The problem: A word-for-word copy of all entries is required, without images.

Material provided:

----

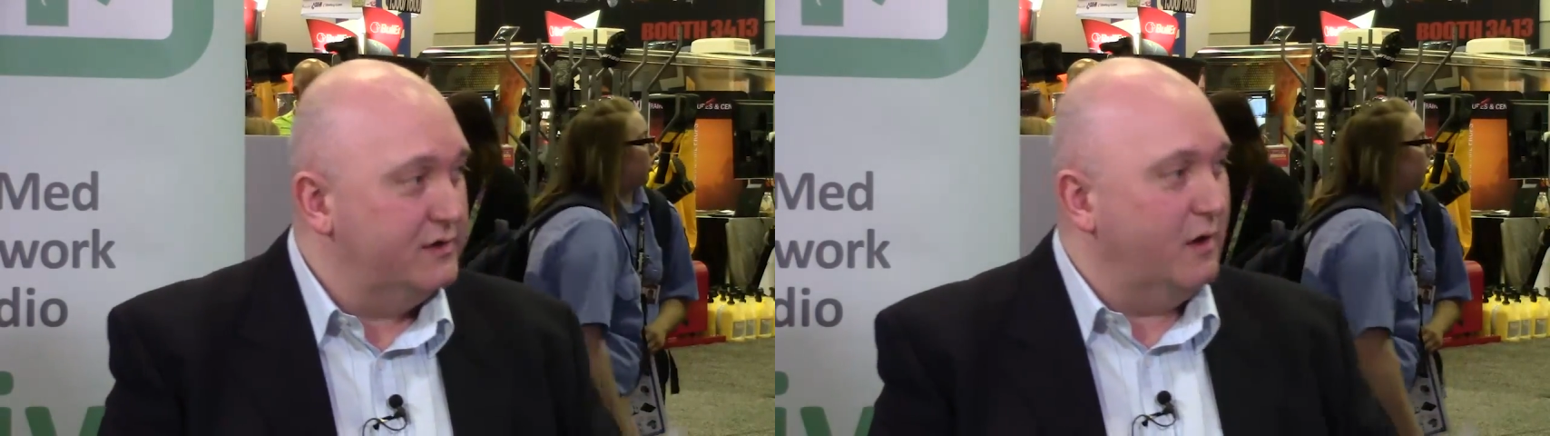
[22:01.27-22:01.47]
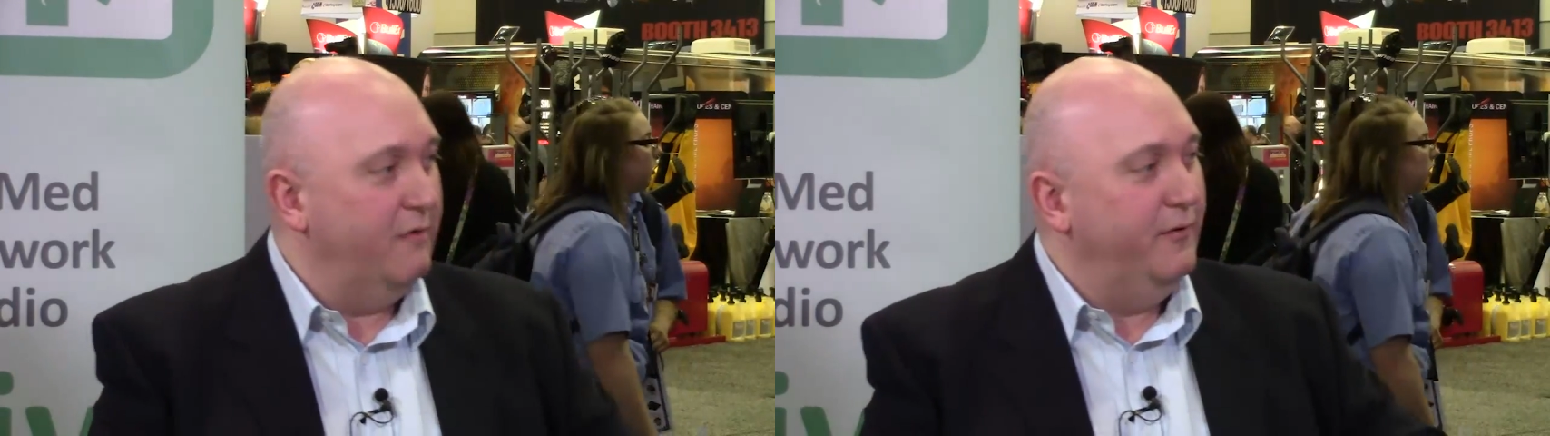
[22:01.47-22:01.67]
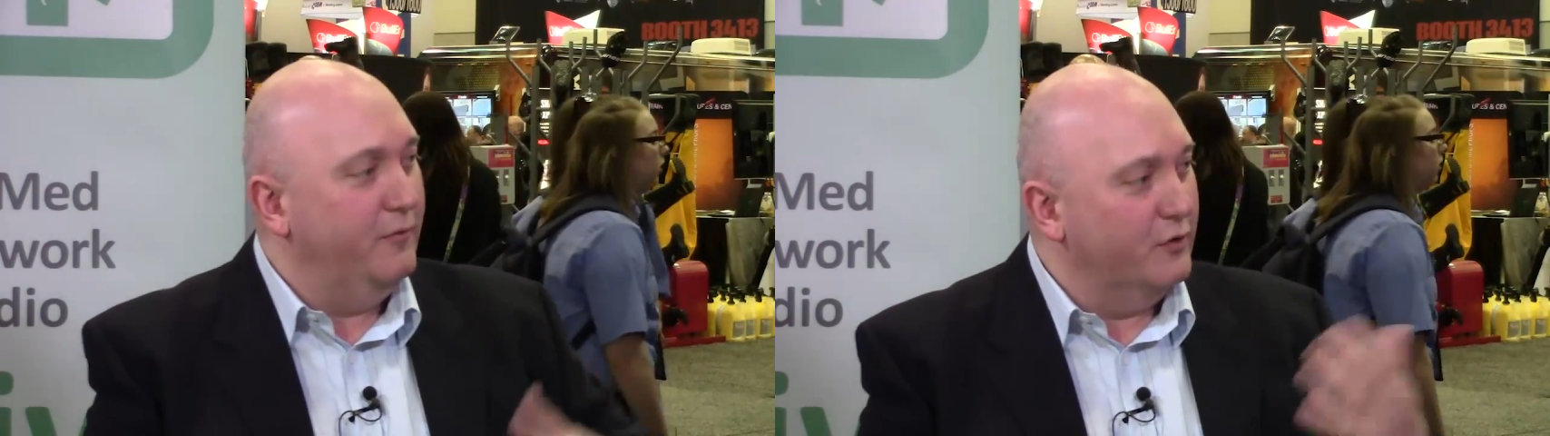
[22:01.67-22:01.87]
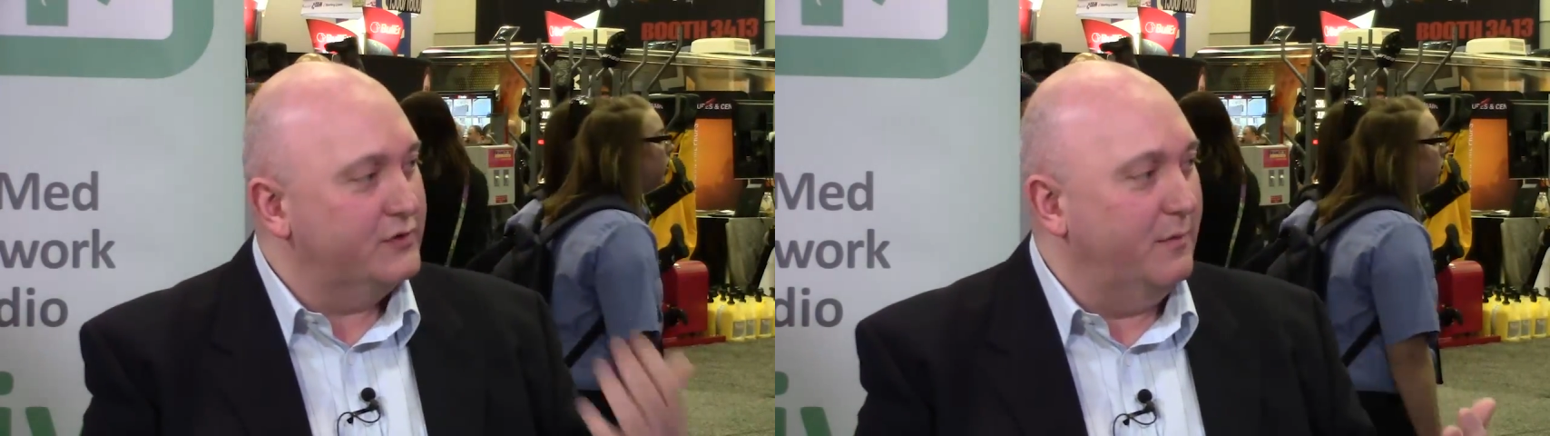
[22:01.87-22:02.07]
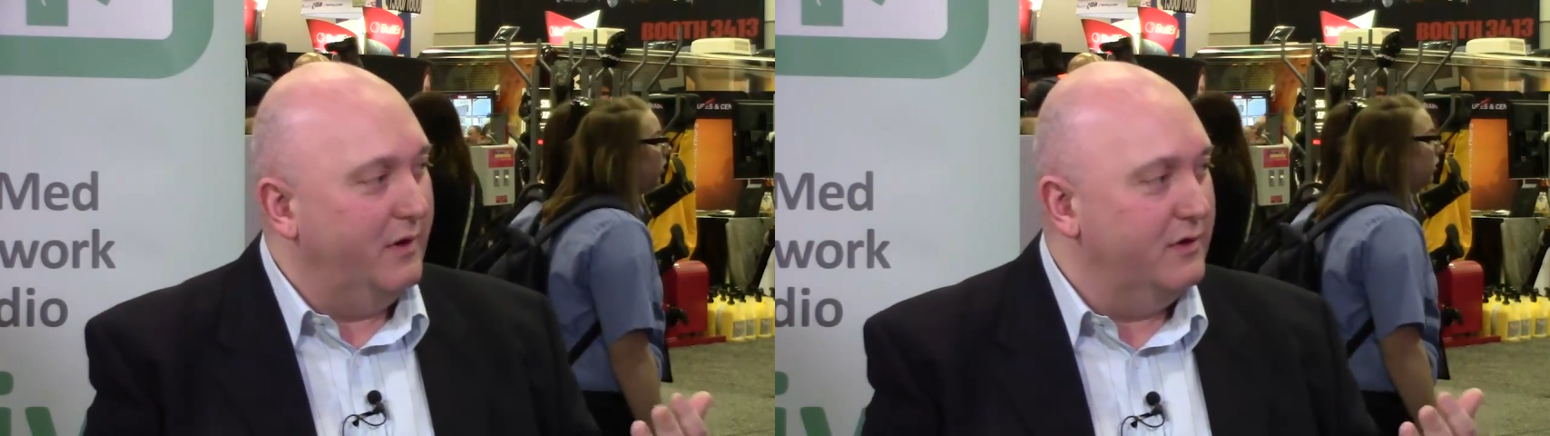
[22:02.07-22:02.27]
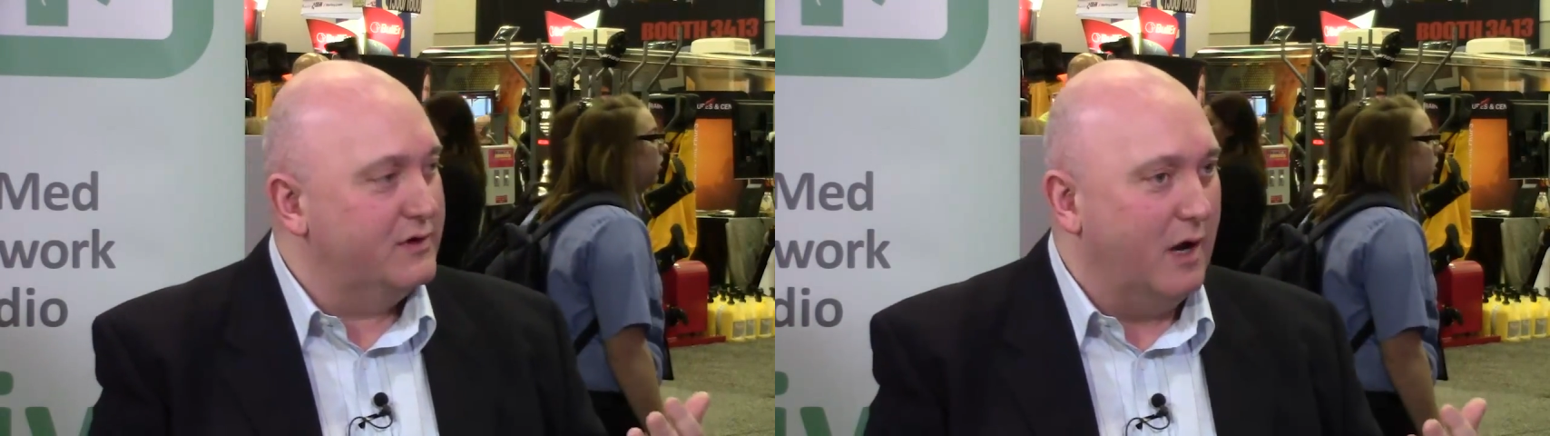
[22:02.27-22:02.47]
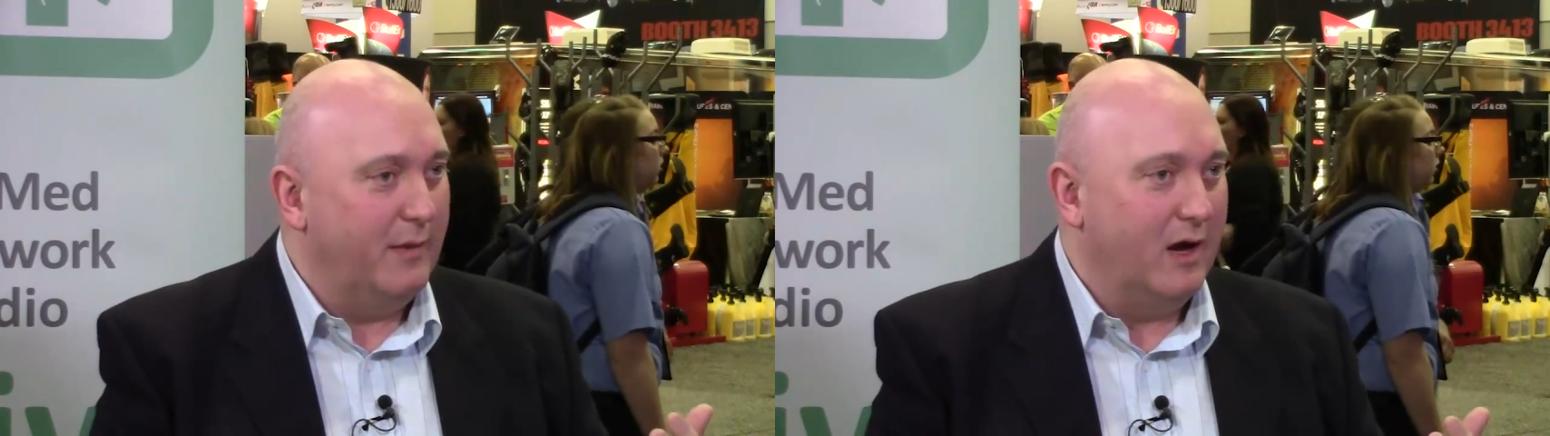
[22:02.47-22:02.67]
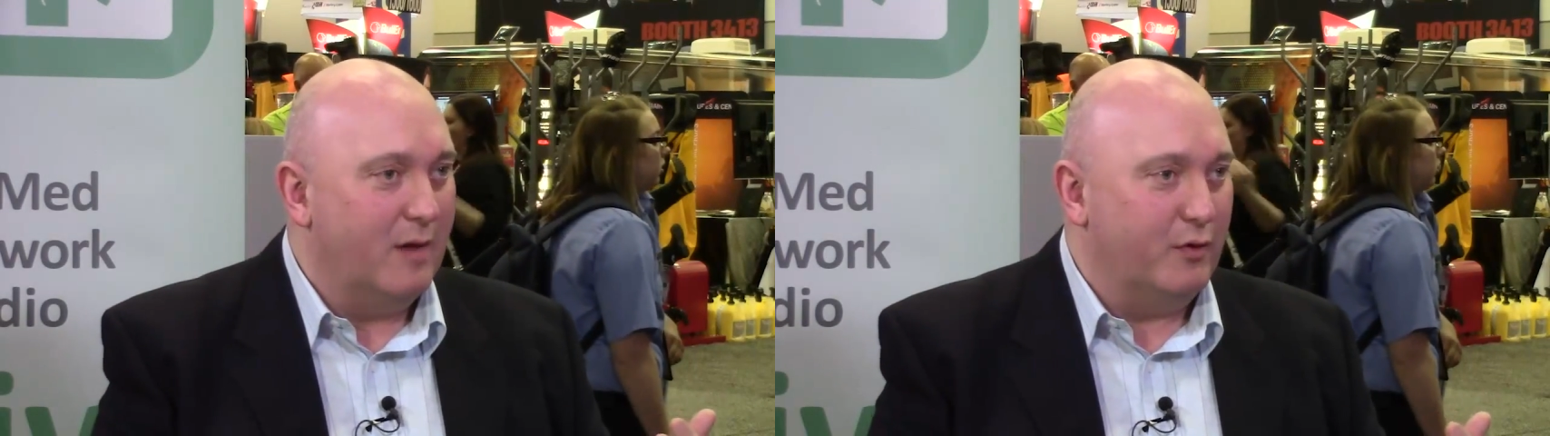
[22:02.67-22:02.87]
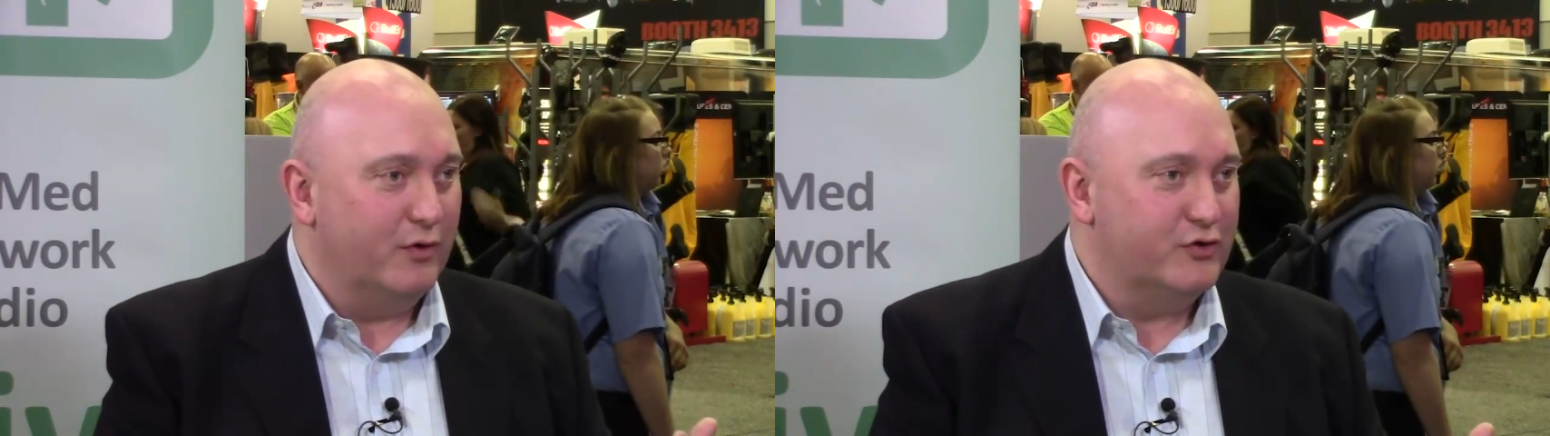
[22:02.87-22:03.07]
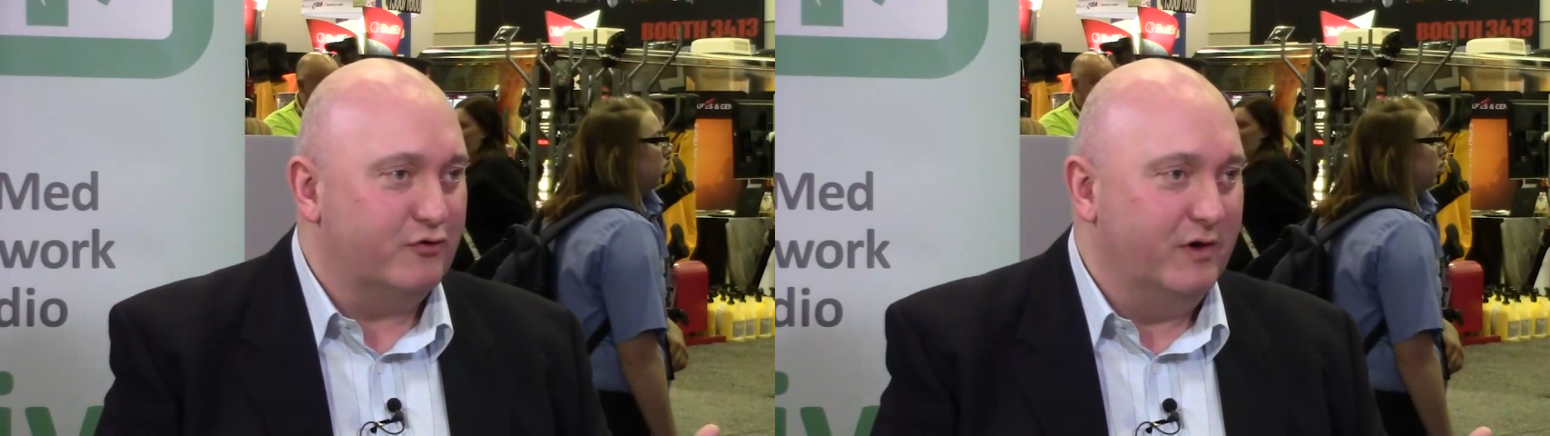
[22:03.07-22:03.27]
So if you've got something that's coming up
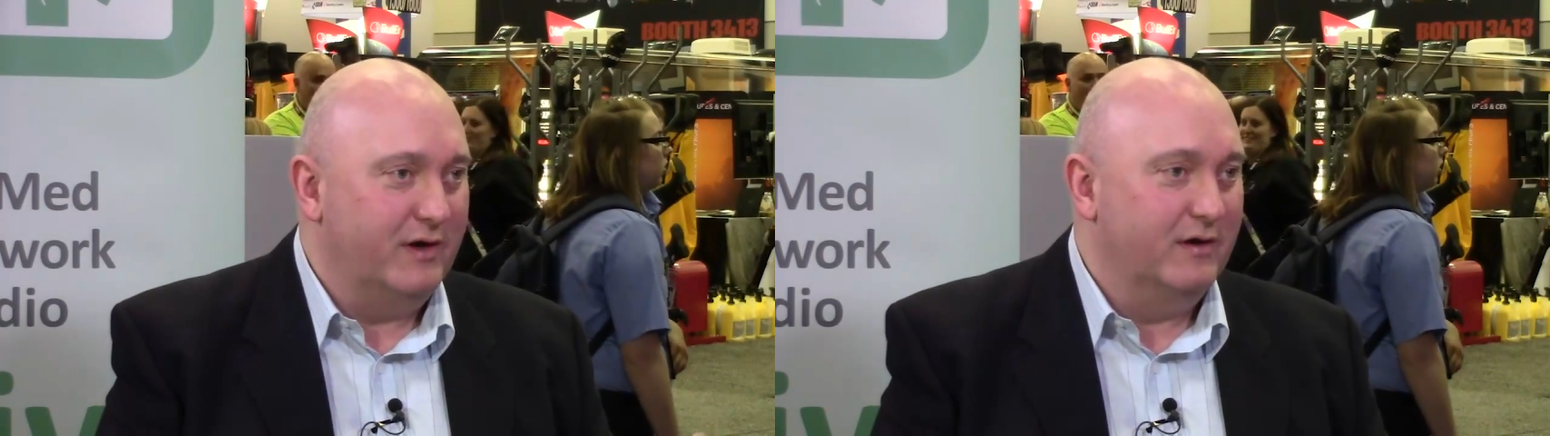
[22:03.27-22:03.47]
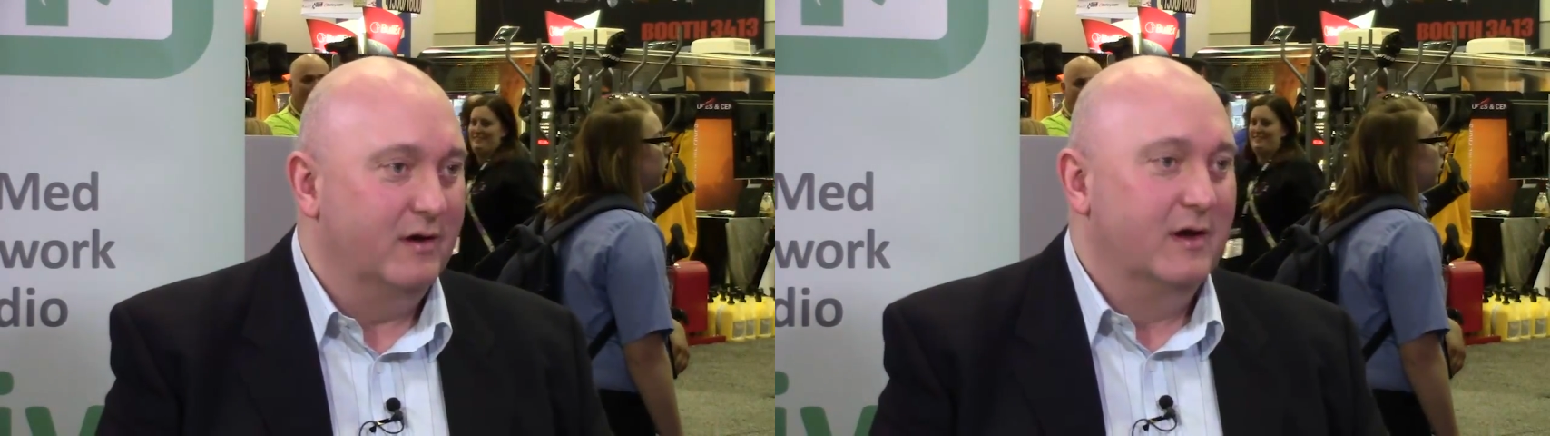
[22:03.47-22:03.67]
on a screen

----

Expected answer:
[22:01.27-22:01.47]
[22:01.47-22:01.67]
[22:01.67-22:01.87]
[22:01.87-22:02.07]
[22:02.07-22:02.27]
[22:02.27-22:02.47]
[22:02.47-22:02.67]
[22:02.67-22:02.87]
[22:02.87-22:03.07]
[22:03.07-22:03.27]
So if you've got something that's coming up
[22:03.27-22:03.47]
[22:03.47-22:03.67]
on a screen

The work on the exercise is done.